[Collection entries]
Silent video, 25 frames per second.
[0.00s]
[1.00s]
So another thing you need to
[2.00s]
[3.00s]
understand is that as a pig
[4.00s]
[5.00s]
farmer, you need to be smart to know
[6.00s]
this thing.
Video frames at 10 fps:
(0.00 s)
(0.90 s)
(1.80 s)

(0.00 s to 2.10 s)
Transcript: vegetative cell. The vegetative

...

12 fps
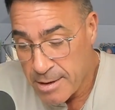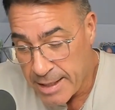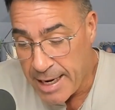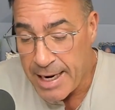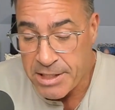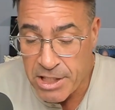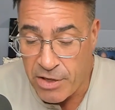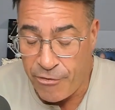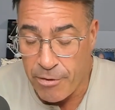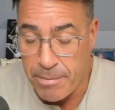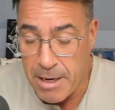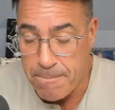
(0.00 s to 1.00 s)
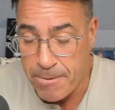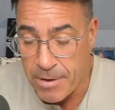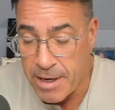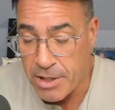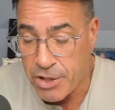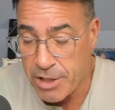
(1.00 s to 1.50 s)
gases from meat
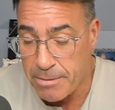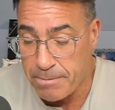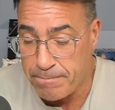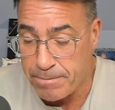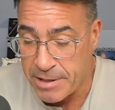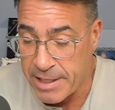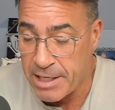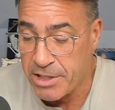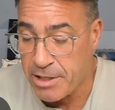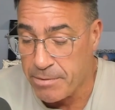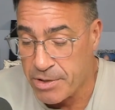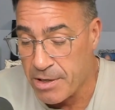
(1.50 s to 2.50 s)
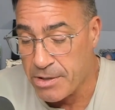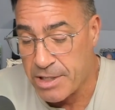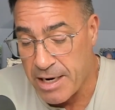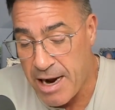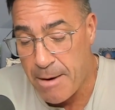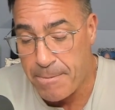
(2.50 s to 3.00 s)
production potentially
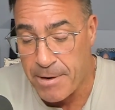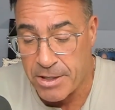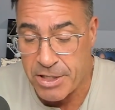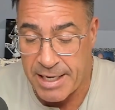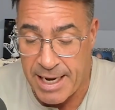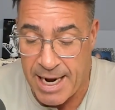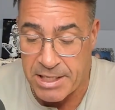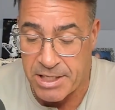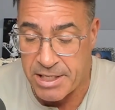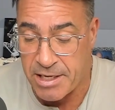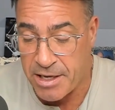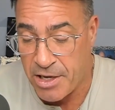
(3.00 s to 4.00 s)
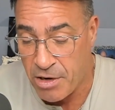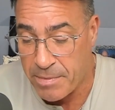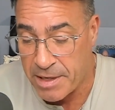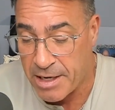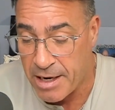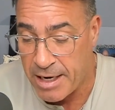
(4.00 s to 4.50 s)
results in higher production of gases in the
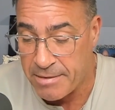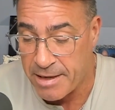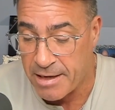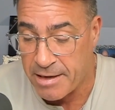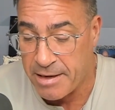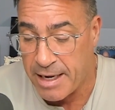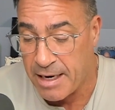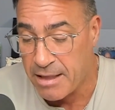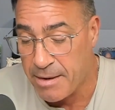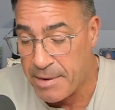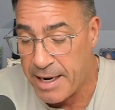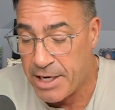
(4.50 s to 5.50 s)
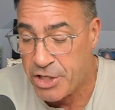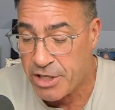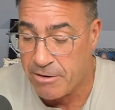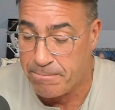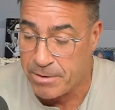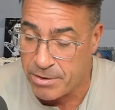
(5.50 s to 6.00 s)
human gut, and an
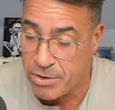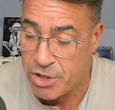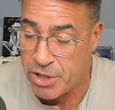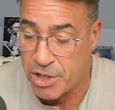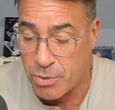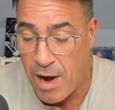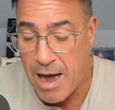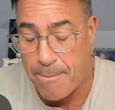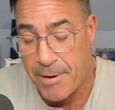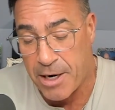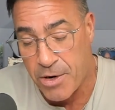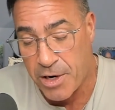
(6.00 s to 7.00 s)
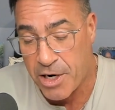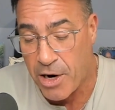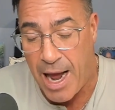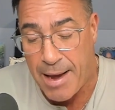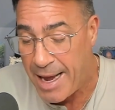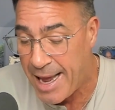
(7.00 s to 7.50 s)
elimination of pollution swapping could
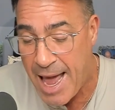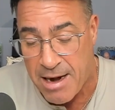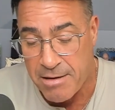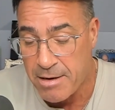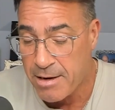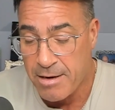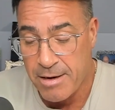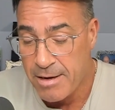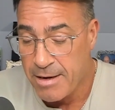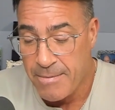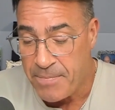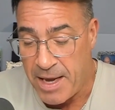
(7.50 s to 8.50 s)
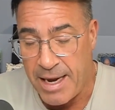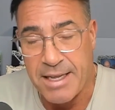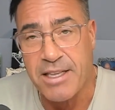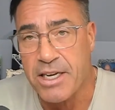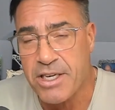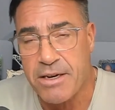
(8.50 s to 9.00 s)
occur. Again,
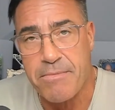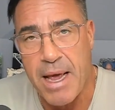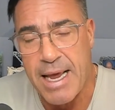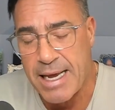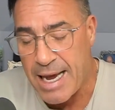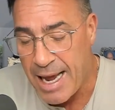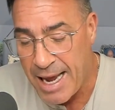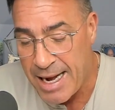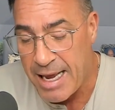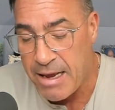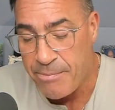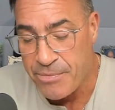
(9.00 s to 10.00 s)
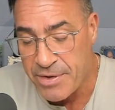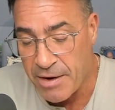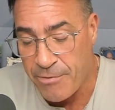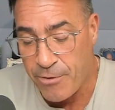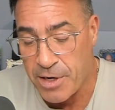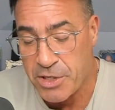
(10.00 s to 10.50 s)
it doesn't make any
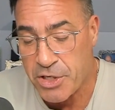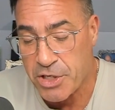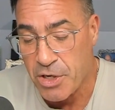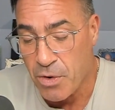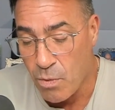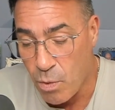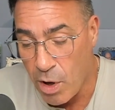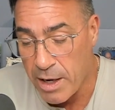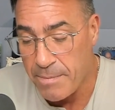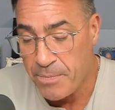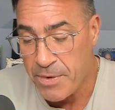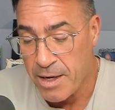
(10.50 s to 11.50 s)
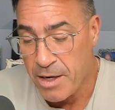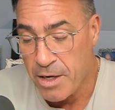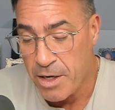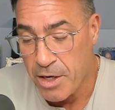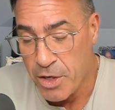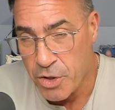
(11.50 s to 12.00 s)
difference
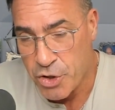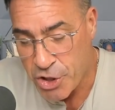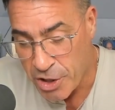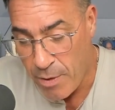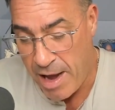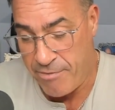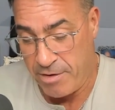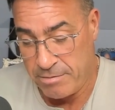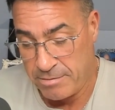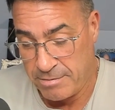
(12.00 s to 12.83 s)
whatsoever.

--

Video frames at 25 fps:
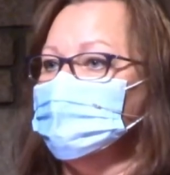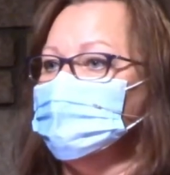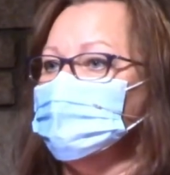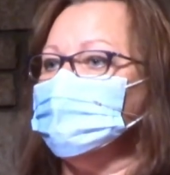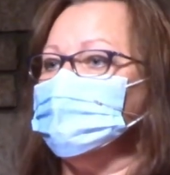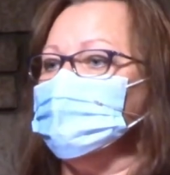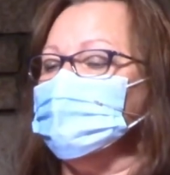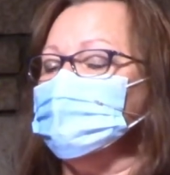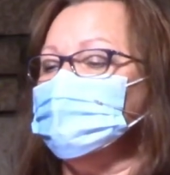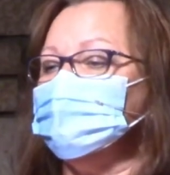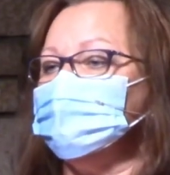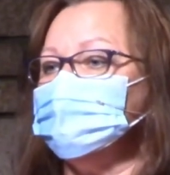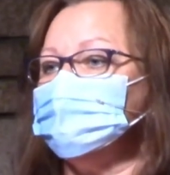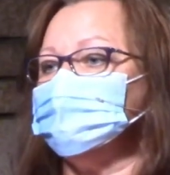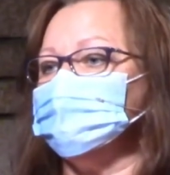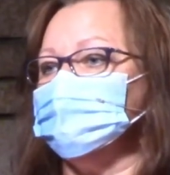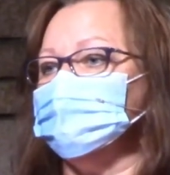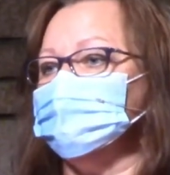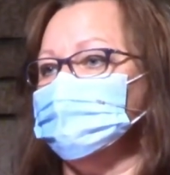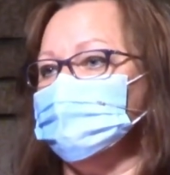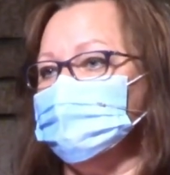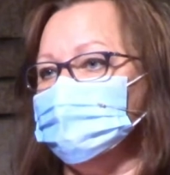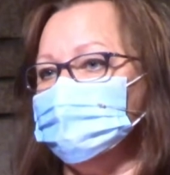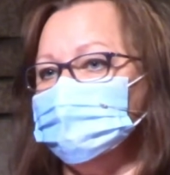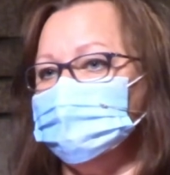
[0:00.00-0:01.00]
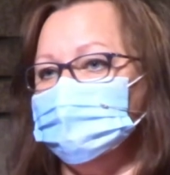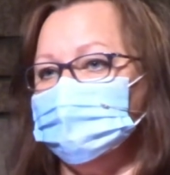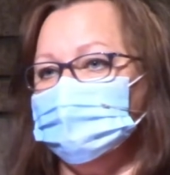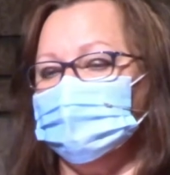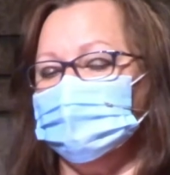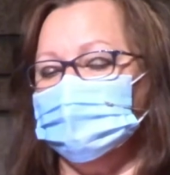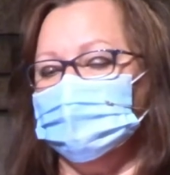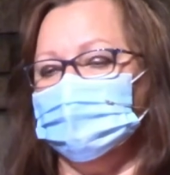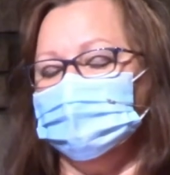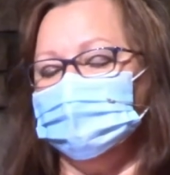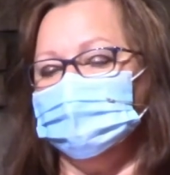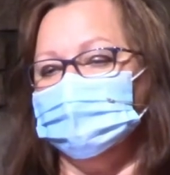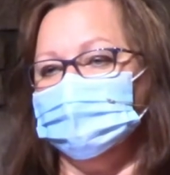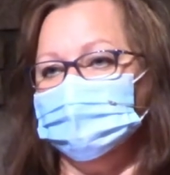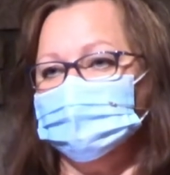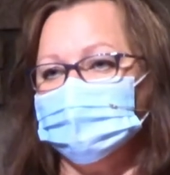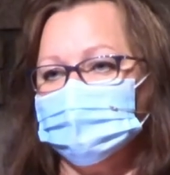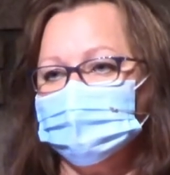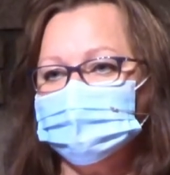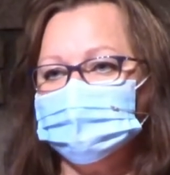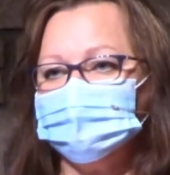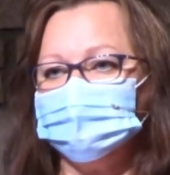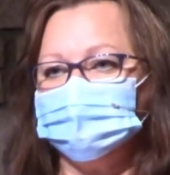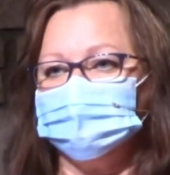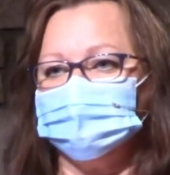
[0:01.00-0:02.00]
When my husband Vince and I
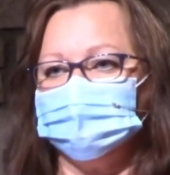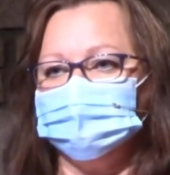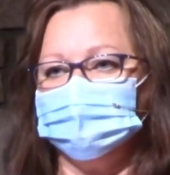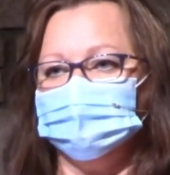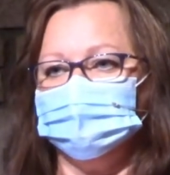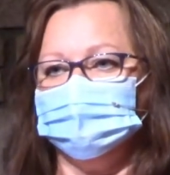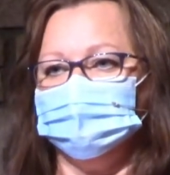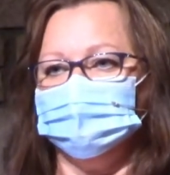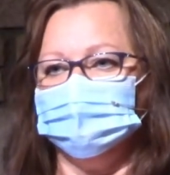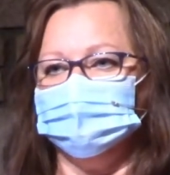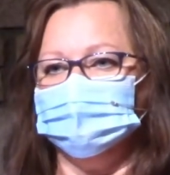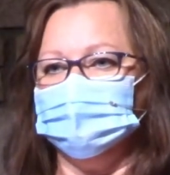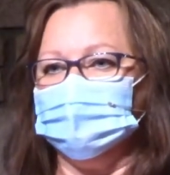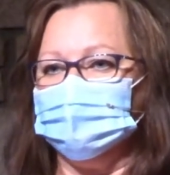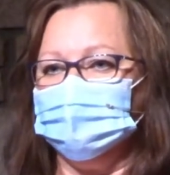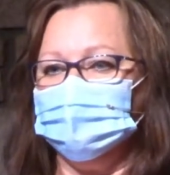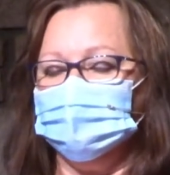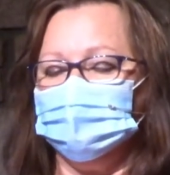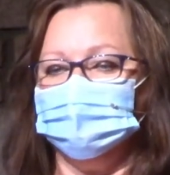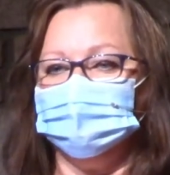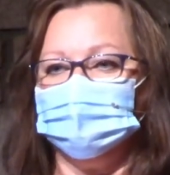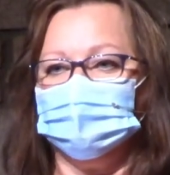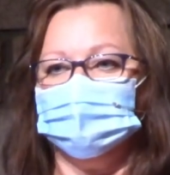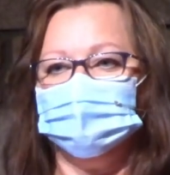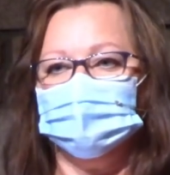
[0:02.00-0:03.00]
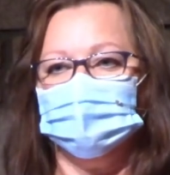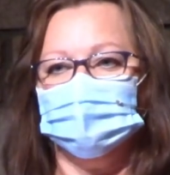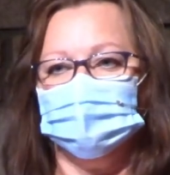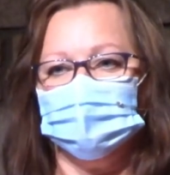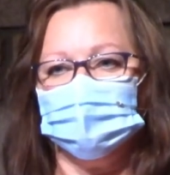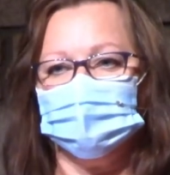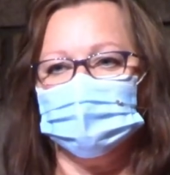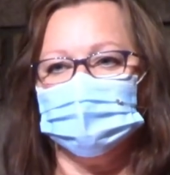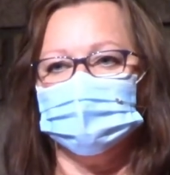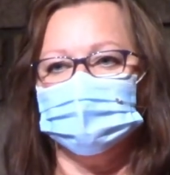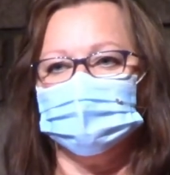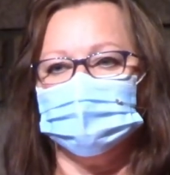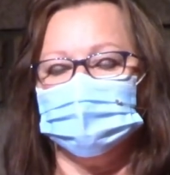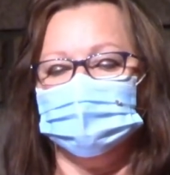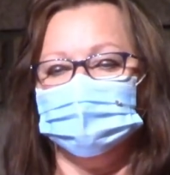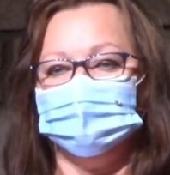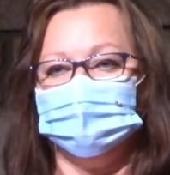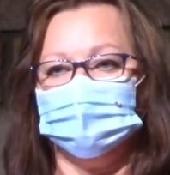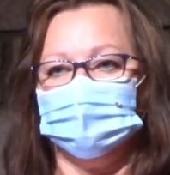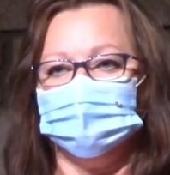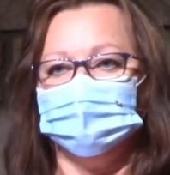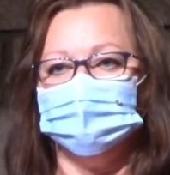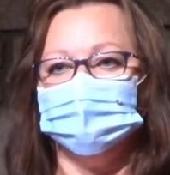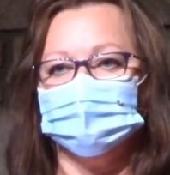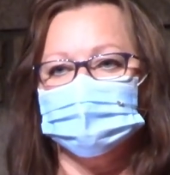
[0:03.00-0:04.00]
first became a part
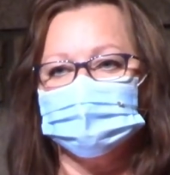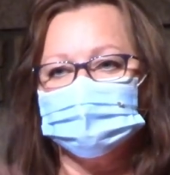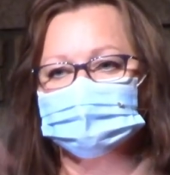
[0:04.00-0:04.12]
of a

What is expected:
What is needed is every line of the records that contains the word "frames".

Answer space:
Silent video, 25 frames per second.
Video frames at 10 fps:
Video frames at 25 fps:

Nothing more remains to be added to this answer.